== THE DATA
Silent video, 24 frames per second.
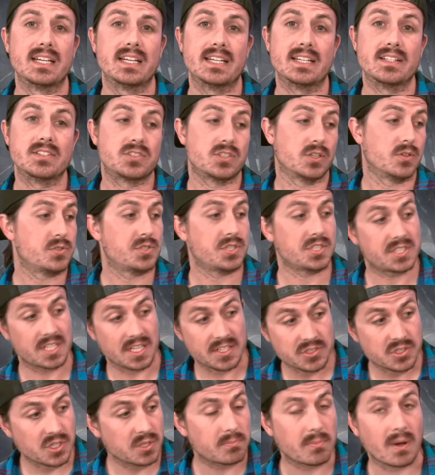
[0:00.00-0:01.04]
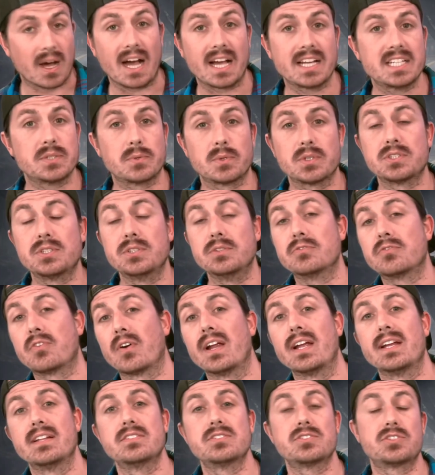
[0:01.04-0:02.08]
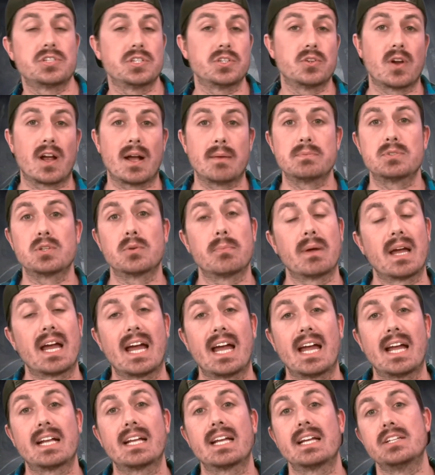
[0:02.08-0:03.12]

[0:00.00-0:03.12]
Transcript: And so she says goodbye to her two friends, she grabs her bag,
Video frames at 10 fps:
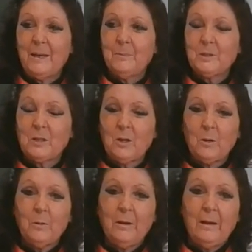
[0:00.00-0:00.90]

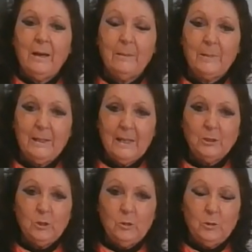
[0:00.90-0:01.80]
So I'm glad
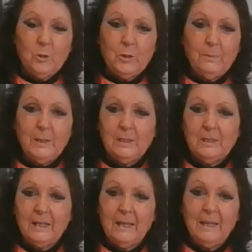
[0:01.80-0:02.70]
you joined me
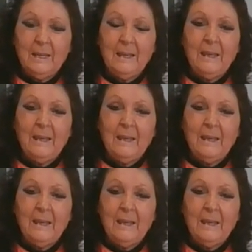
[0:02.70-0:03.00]
today,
====
(DIRECTIONS FOR THIS TASK):
Omitting the pictures, copy each record above exactly as it stands.

(YOUR RESPONSE):
Silent video, 24 frames per second.
[0:00.00-0:01.04]
[0:01.04-0:02.08]
[0:02.08-0:03.12]

[0:00.00-0:03.12]
Transcript: And so she says goodbye to her two friends, she grabs her bag,
Video frames at 10 fps:
[0:00.00-0:00.90]

[0:00.90-0:01.80]
So I'm glad
[0:01.80-0:02.70]
you joined me
[0:02.70-0:03.00]
today,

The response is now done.